Give back the lines below verbatim, omitting all pictures.

[Stored data entries]

■ ■ ■ ■ ■

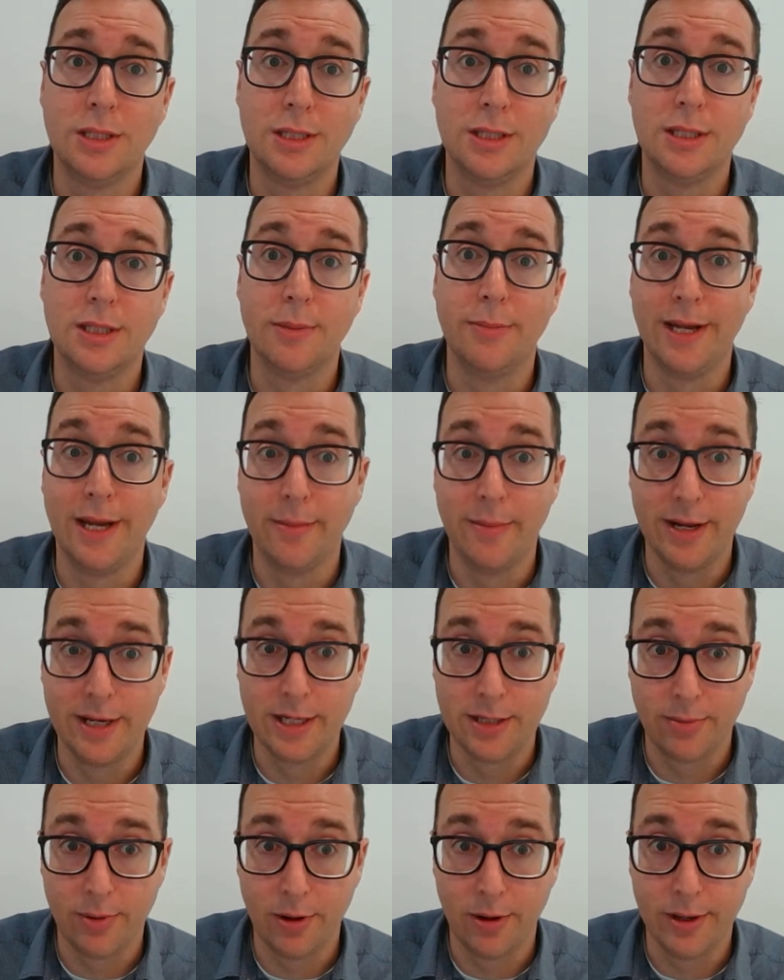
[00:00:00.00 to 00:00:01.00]
to medium
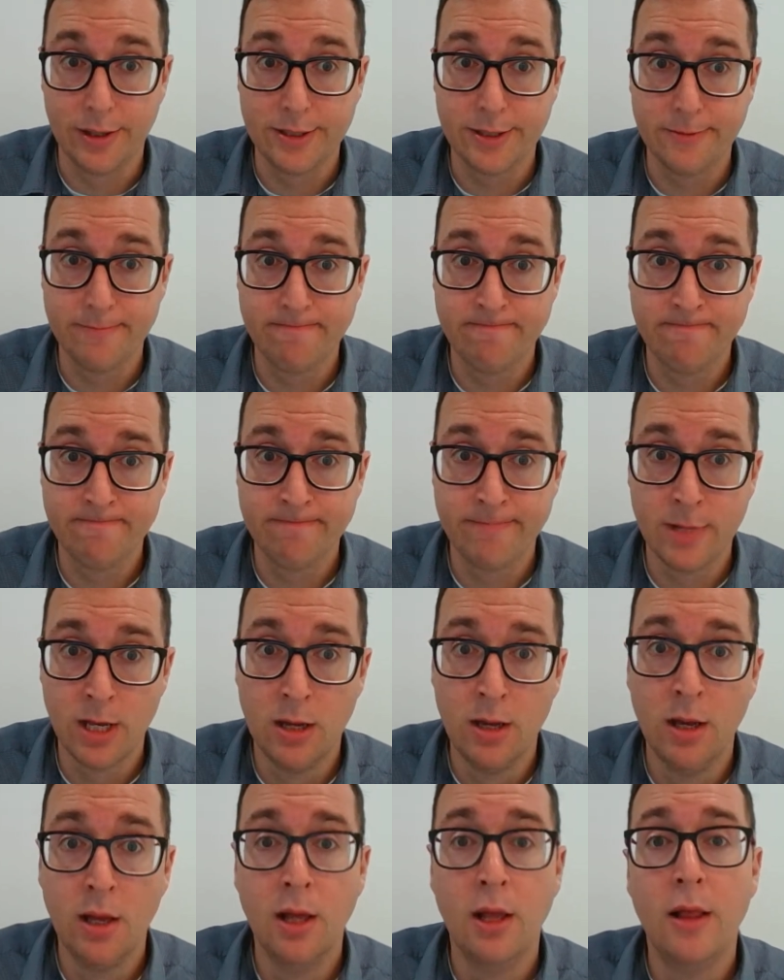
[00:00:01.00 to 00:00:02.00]
enterprise.
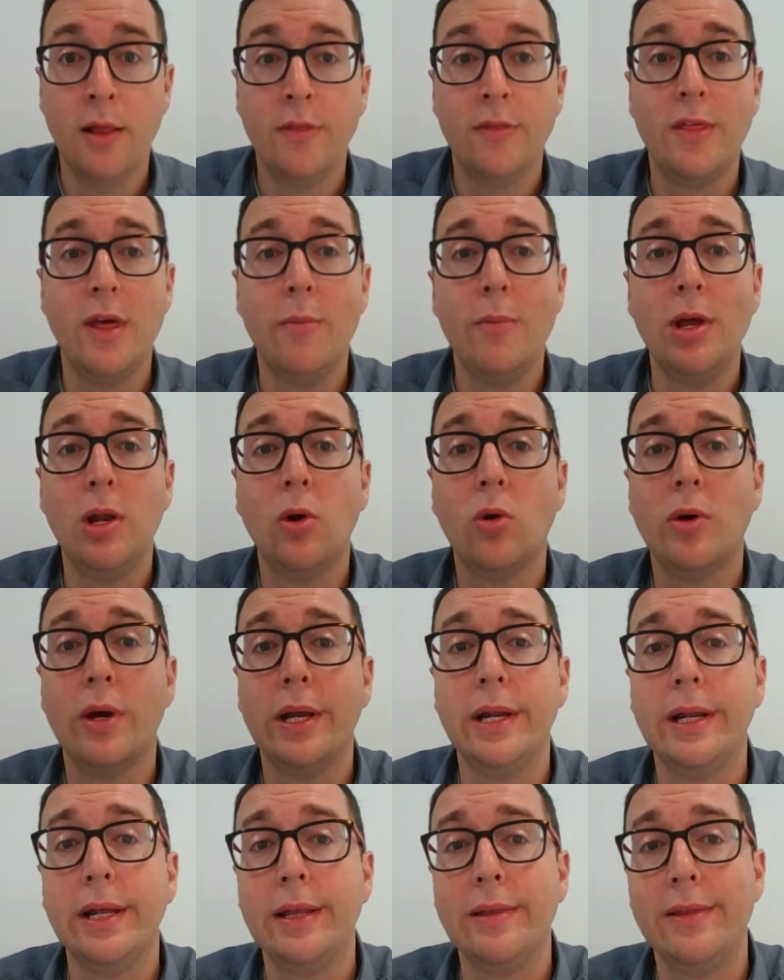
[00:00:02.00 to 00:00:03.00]
Then we look at
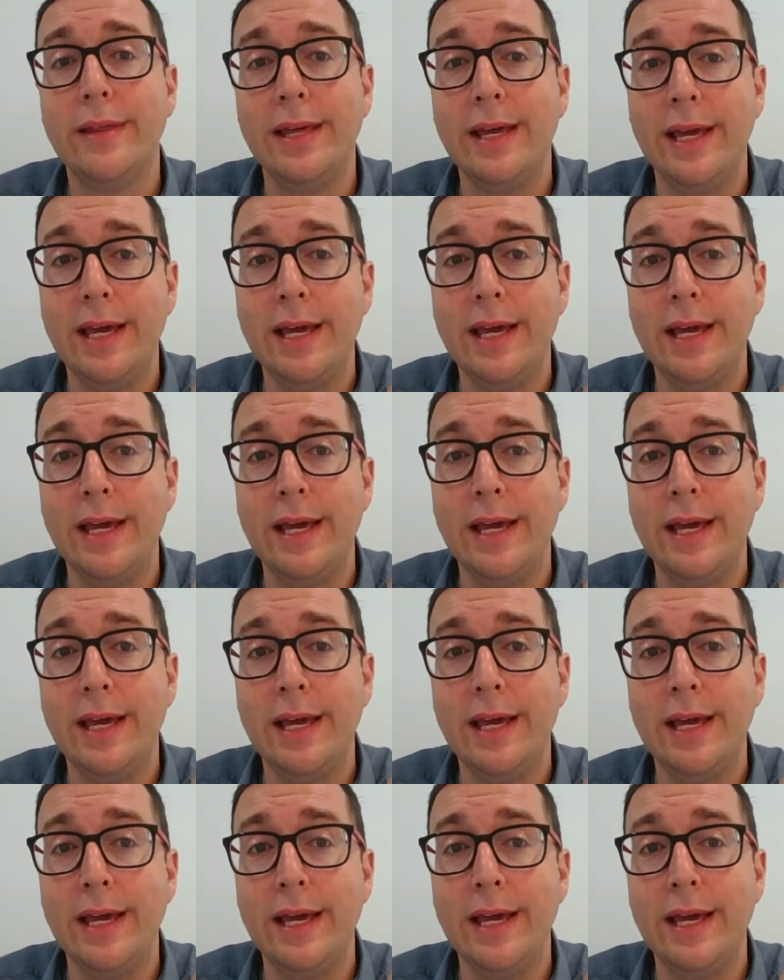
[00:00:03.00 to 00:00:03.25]
the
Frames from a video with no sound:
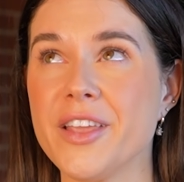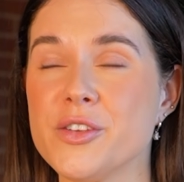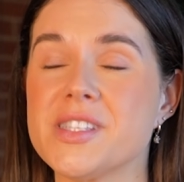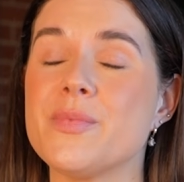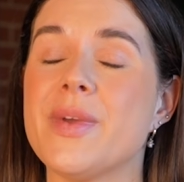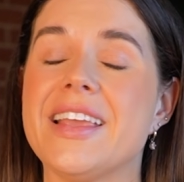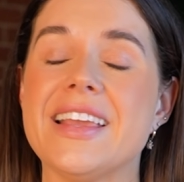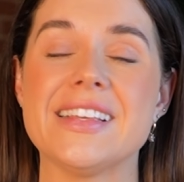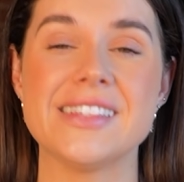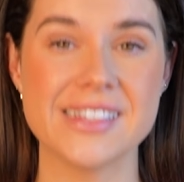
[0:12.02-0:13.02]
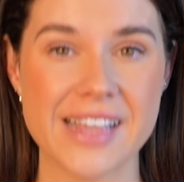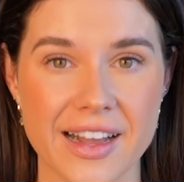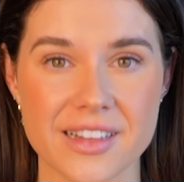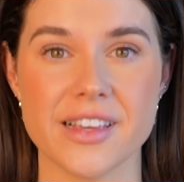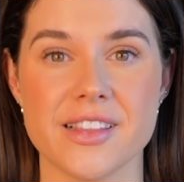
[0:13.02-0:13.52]
used to be
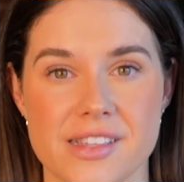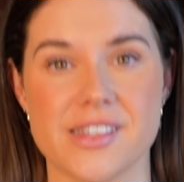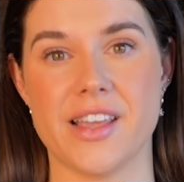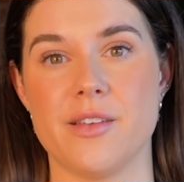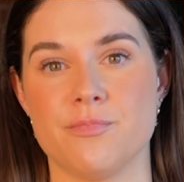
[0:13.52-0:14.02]
exactly the same.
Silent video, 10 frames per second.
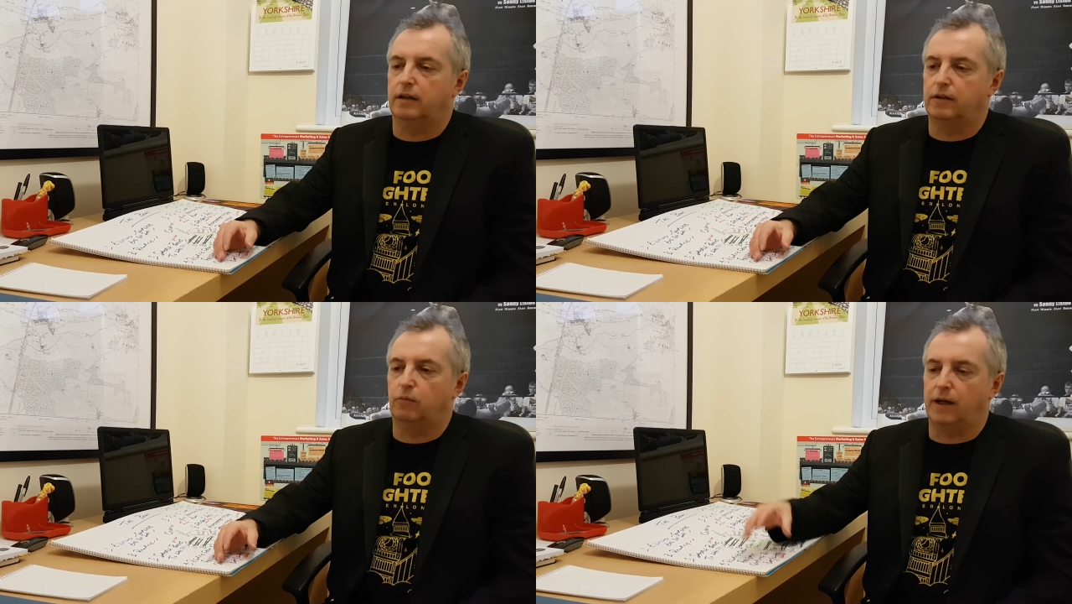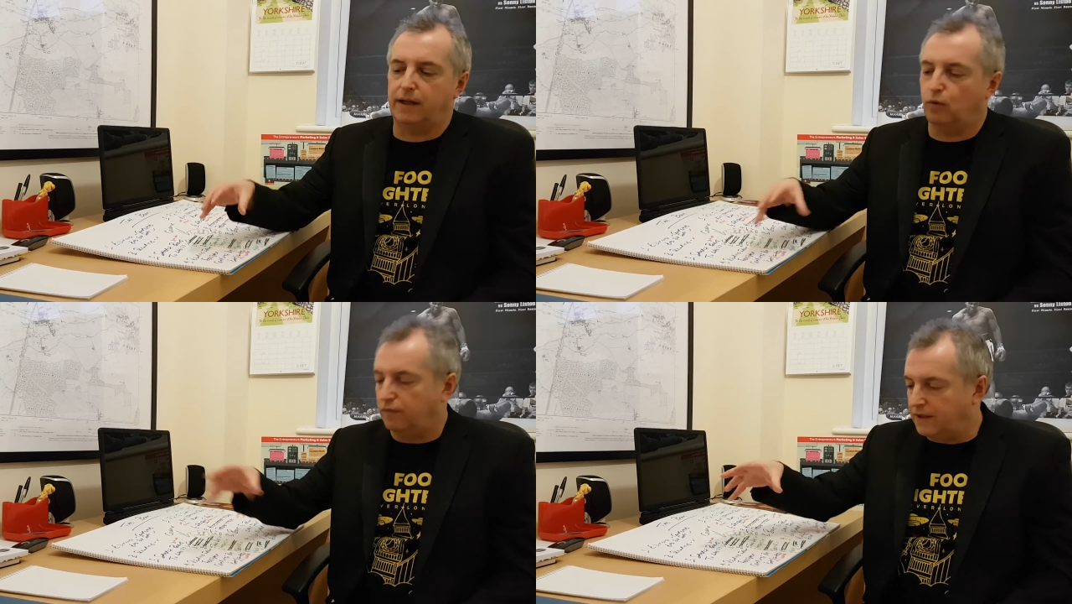way it
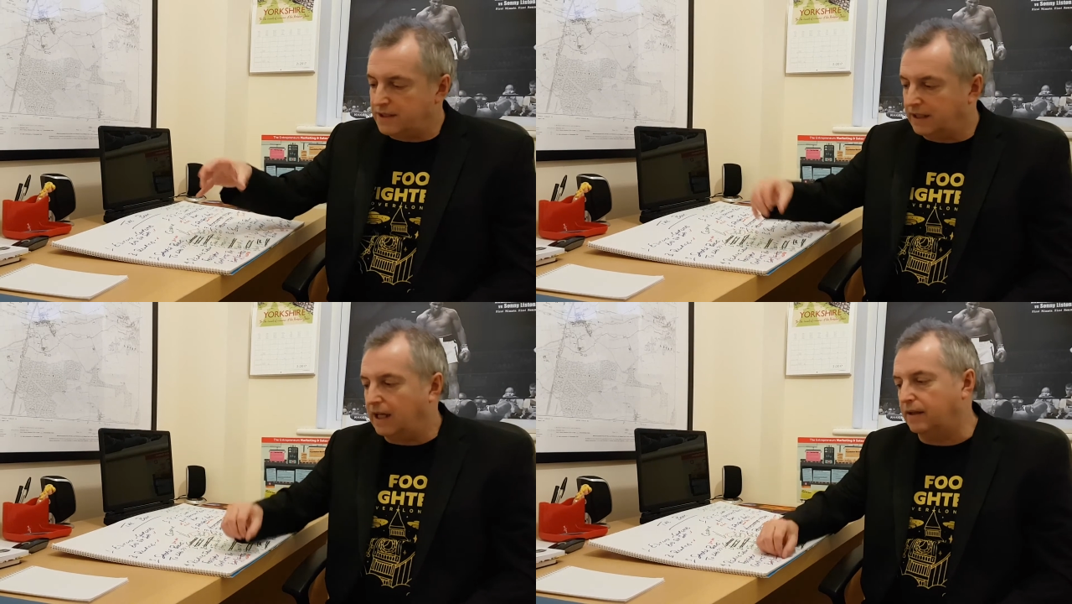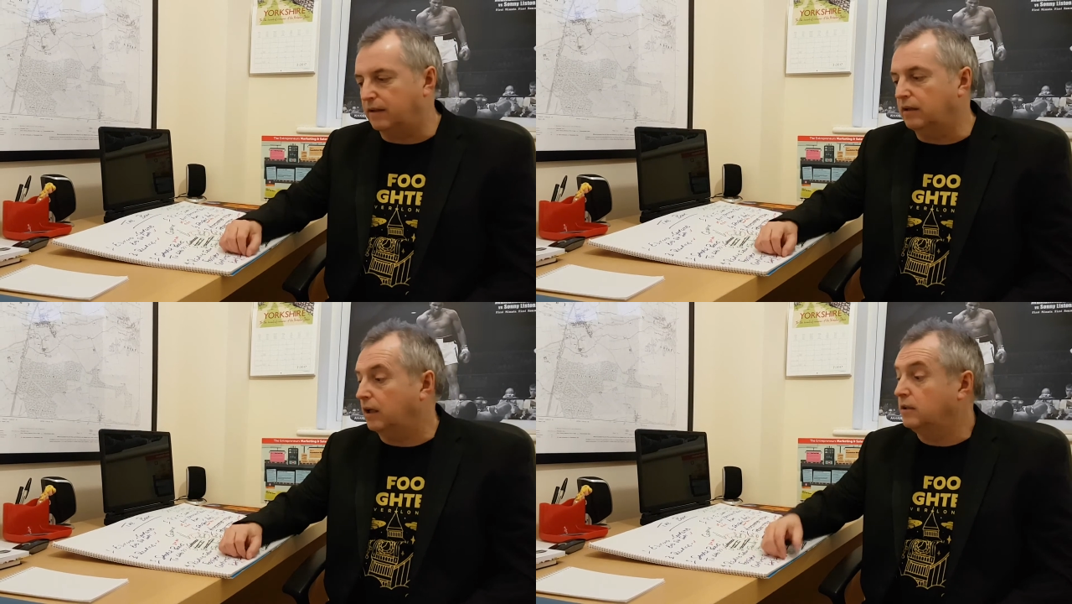all fits
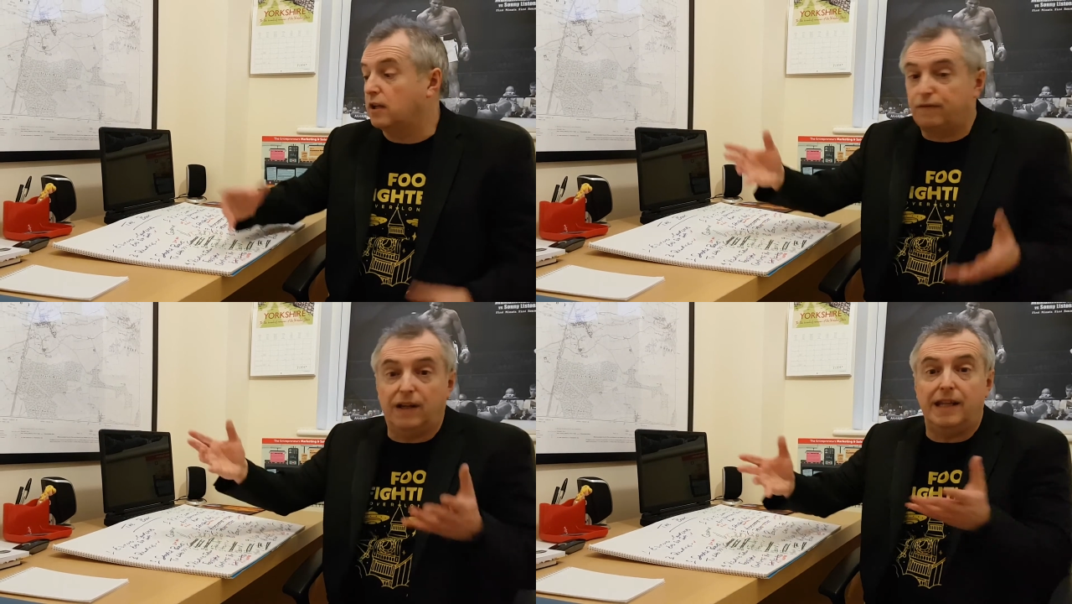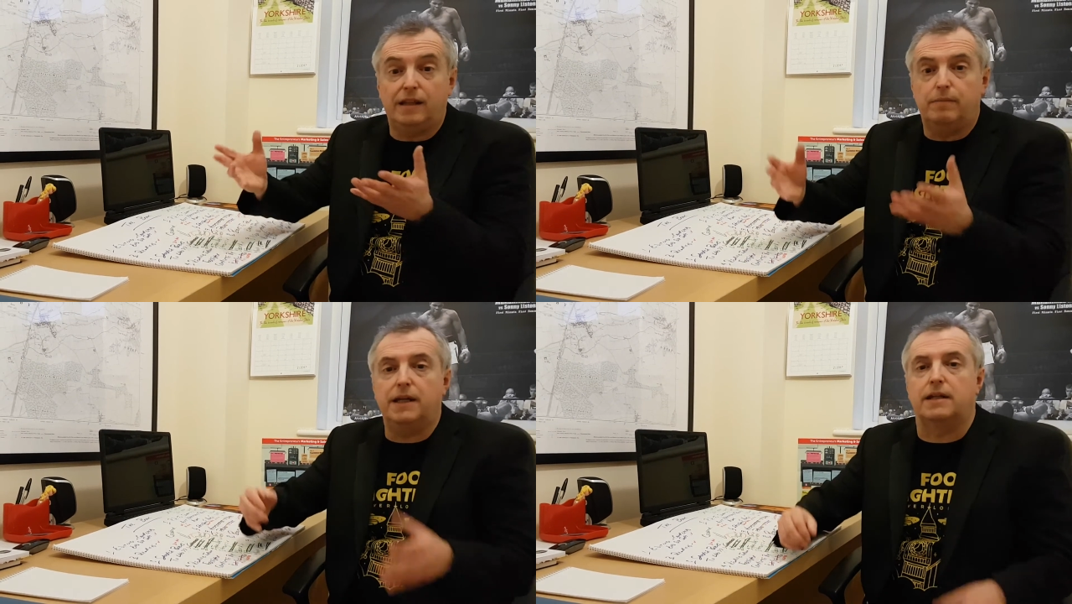together, and you just fill in
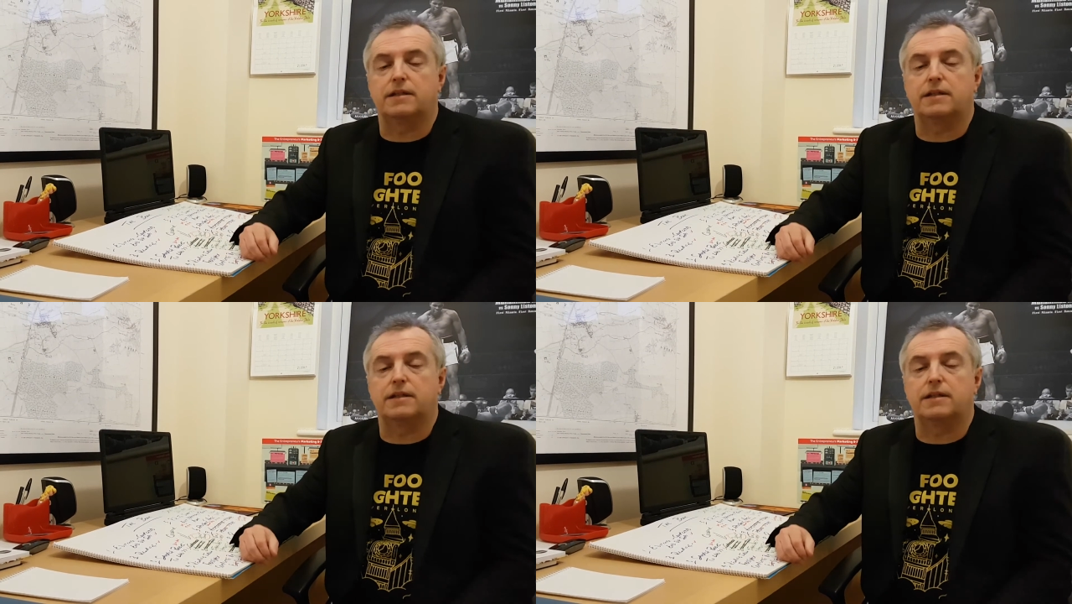the bits.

■ ■ ■ ■ ■

[FINISHED TASK]
[00:00:00.00 to 00:00:01.00]
to medium
[00:00:01.00 to 00:00:02.00]
enterprise.
[00:00:02.00 to 00:00:03.00]
Then we look at
[00:00:03.00 to 00:00:03.25]
the
Frames from a video with no sound:
[0:12.02-0:13.02]
[0:13.02-0:13.52]
used to be
[0:13.52-0:14.02]
exactly the same.
Silent video, 10 frames per second.
way it
all fits
together, and you just fill in
the bits.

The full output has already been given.